| Task details |
Reproduce, exactly and only, the lines of the data that follows from the one containing "[00:30:23.55]" down to the one containing "[00:30:25.05]", without pictures.

Data entries
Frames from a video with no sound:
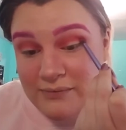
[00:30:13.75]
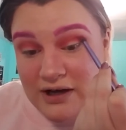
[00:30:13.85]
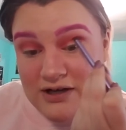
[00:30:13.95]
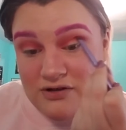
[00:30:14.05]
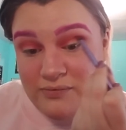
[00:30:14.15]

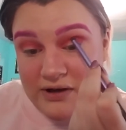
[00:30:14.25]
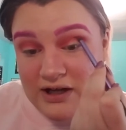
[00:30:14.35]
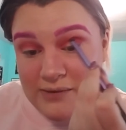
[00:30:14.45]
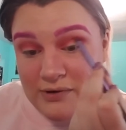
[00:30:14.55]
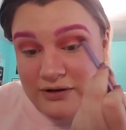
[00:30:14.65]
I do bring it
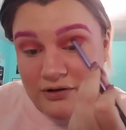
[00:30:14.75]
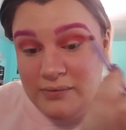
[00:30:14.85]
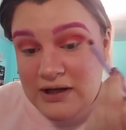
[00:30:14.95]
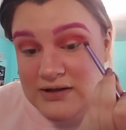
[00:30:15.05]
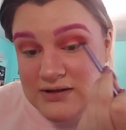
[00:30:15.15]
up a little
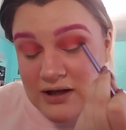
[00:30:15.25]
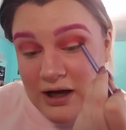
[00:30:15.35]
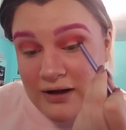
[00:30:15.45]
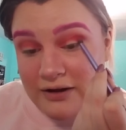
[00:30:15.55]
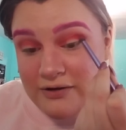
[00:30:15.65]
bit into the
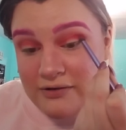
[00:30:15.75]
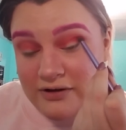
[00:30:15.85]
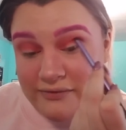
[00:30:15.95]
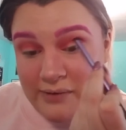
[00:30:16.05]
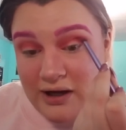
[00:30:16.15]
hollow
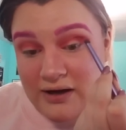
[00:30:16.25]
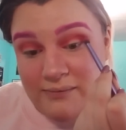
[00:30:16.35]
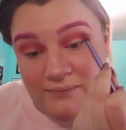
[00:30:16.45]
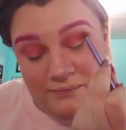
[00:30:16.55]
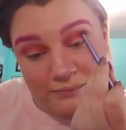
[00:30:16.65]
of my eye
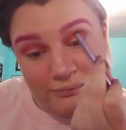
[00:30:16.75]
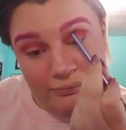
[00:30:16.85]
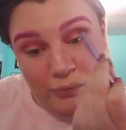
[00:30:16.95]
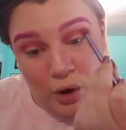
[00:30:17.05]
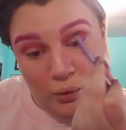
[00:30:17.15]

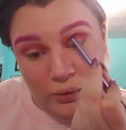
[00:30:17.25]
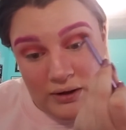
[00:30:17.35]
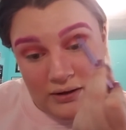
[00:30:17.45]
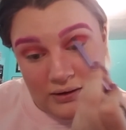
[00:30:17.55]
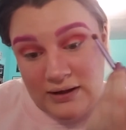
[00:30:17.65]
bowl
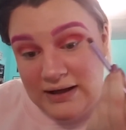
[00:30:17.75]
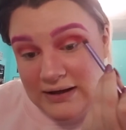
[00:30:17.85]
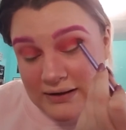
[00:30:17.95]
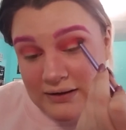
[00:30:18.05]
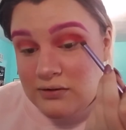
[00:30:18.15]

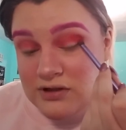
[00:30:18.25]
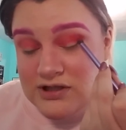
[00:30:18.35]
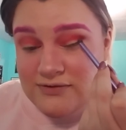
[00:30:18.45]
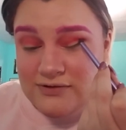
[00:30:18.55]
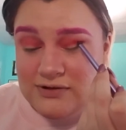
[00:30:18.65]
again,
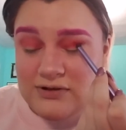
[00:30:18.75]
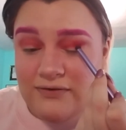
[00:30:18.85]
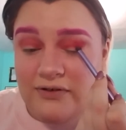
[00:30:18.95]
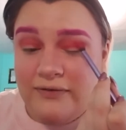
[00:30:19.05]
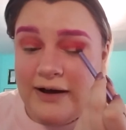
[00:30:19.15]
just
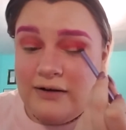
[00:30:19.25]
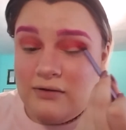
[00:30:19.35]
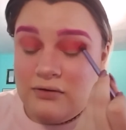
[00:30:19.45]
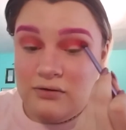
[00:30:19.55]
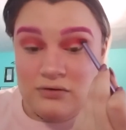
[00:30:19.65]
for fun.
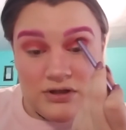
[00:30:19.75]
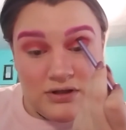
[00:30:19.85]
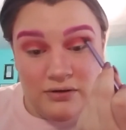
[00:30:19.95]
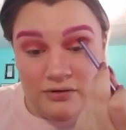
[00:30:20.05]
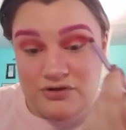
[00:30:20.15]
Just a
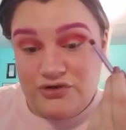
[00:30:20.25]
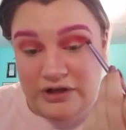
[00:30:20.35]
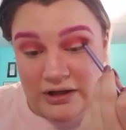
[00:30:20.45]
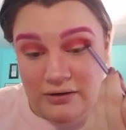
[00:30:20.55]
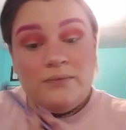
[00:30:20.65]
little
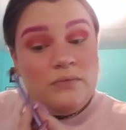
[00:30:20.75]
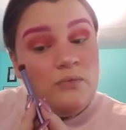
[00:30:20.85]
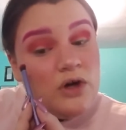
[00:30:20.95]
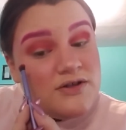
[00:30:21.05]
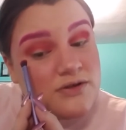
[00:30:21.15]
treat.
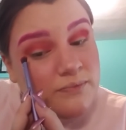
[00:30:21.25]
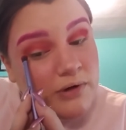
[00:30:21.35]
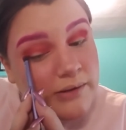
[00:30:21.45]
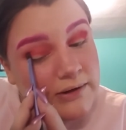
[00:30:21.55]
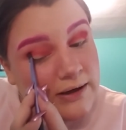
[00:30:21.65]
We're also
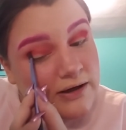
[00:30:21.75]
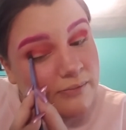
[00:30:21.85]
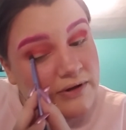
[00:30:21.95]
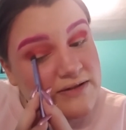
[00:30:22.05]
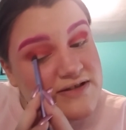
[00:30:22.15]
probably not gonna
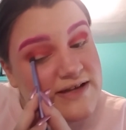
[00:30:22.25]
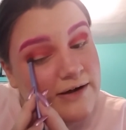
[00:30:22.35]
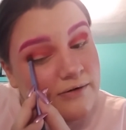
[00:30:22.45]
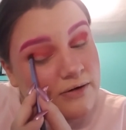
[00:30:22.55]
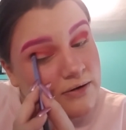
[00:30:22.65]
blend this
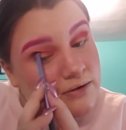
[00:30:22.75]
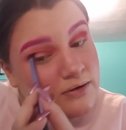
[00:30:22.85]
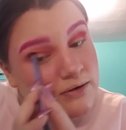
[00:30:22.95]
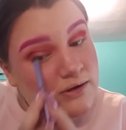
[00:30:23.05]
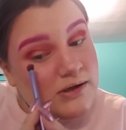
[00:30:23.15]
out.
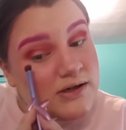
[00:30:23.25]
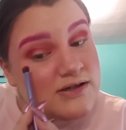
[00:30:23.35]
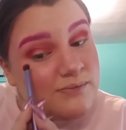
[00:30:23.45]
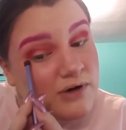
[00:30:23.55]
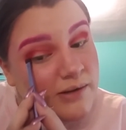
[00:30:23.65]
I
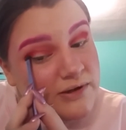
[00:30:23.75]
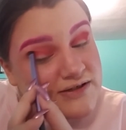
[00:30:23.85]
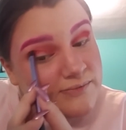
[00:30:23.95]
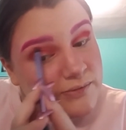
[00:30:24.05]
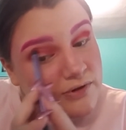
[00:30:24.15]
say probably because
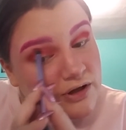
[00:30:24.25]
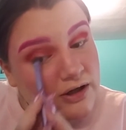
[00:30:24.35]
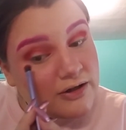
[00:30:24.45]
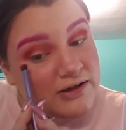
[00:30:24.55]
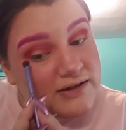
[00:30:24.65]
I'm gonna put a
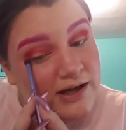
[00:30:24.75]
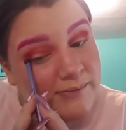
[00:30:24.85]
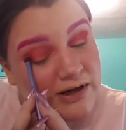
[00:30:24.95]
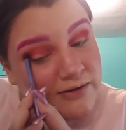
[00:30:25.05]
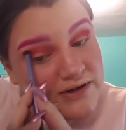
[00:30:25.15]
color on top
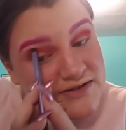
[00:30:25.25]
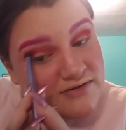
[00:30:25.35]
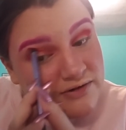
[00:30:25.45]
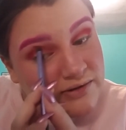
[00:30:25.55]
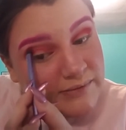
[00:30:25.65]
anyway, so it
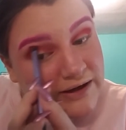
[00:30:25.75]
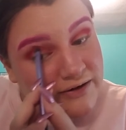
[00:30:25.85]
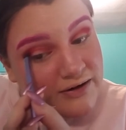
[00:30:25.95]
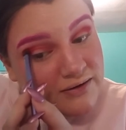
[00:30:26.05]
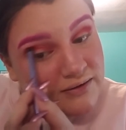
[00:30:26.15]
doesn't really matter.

* * *

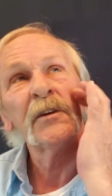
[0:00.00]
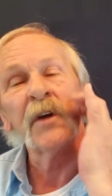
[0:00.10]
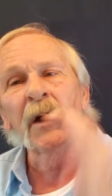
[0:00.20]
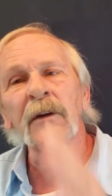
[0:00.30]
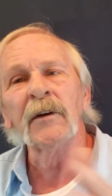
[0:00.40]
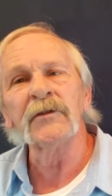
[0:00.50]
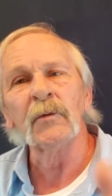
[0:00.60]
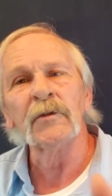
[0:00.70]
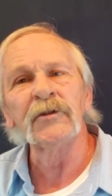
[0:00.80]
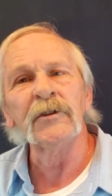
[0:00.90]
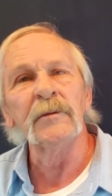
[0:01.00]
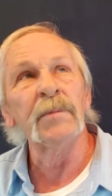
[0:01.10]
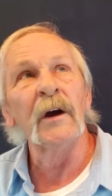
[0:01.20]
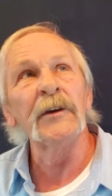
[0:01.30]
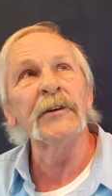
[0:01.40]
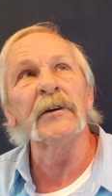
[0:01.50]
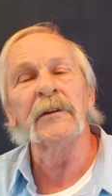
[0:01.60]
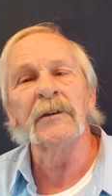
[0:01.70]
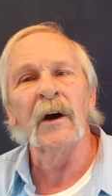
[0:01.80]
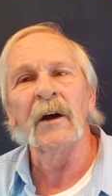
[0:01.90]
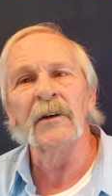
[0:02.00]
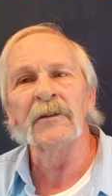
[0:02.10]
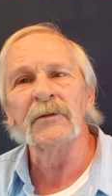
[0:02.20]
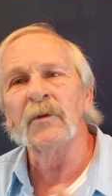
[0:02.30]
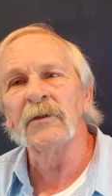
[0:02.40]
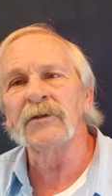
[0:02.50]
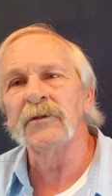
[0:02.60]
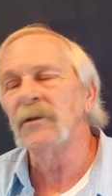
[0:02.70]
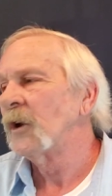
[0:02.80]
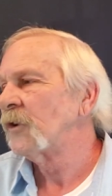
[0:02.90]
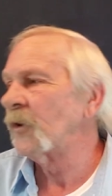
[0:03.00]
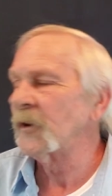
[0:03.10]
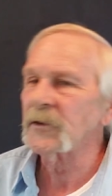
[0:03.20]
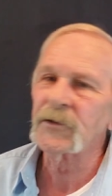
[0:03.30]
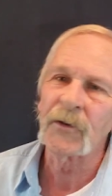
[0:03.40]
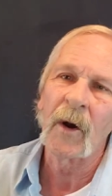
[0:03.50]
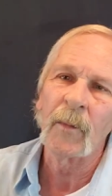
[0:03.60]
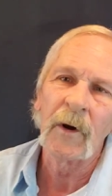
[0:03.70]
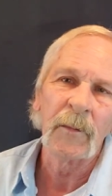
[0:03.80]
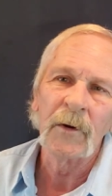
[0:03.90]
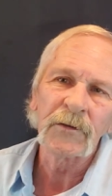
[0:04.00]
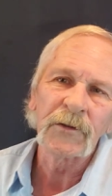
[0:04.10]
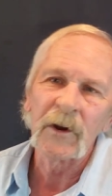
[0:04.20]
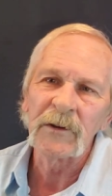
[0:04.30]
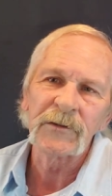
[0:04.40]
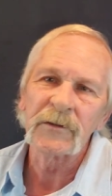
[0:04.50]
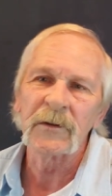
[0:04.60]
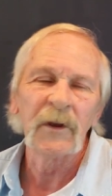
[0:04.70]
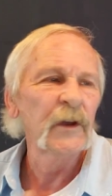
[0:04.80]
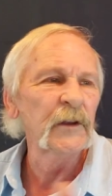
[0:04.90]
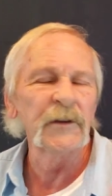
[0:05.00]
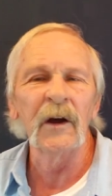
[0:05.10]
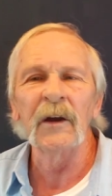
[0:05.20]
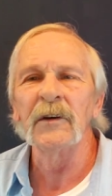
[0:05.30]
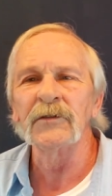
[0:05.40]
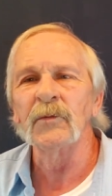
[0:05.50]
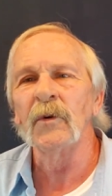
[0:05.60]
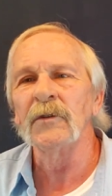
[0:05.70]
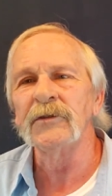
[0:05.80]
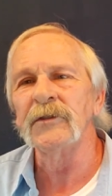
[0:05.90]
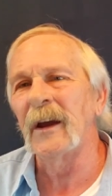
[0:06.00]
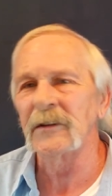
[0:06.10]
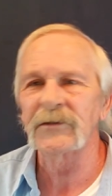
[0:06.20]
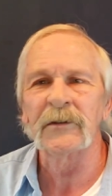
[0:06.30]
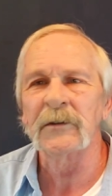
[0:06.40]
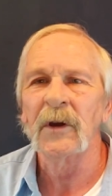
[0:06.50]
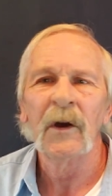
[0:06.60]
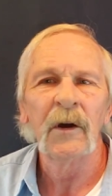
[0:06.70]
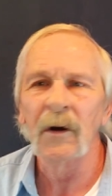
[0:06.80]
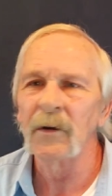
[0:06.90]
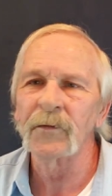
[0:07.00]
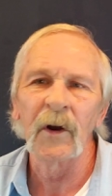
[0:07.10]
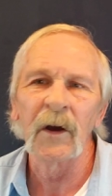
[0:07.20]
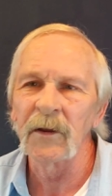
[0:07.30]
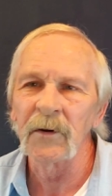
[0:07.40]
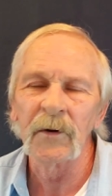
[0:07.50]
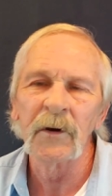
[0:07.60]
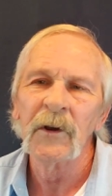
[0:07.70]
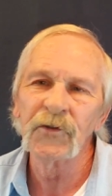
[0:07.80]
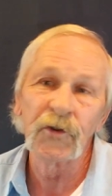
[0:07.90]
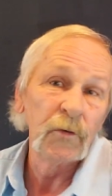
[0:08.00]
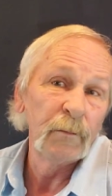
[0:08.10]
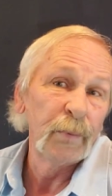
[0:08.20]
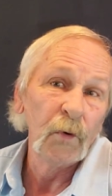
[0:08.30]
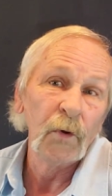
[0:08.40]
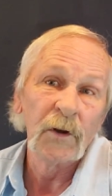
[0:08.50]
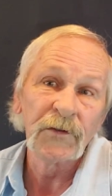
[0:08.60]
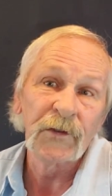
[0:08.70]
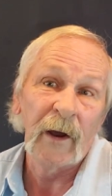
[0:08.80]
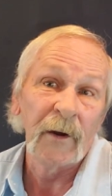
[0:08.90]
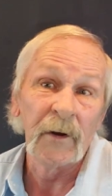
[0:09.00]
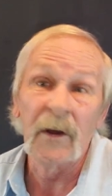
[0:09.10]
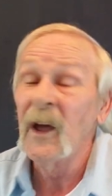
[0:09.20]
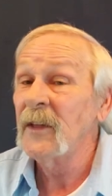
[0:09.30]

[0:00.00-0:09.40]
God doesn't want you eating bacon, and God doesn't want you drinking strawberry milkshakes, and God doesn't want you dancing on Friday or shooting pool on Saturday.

| Task result |
[00:30:23.55]
[00:30:23.65]
I
[00:30:23.75]
[00:30:23.85]
[00:30:23.95]
[00:30:24.05]
[00:30:24.15]
say probably because
[00:30:24.25]
[00:30:24.35]
[00:30:24.45]
[00:30:24.55]
[00:30:24.65]
I'm gonna put a
[00:30:24.75]
[00:30:24.85]
[00:30:24.95]
[00:30:25.05]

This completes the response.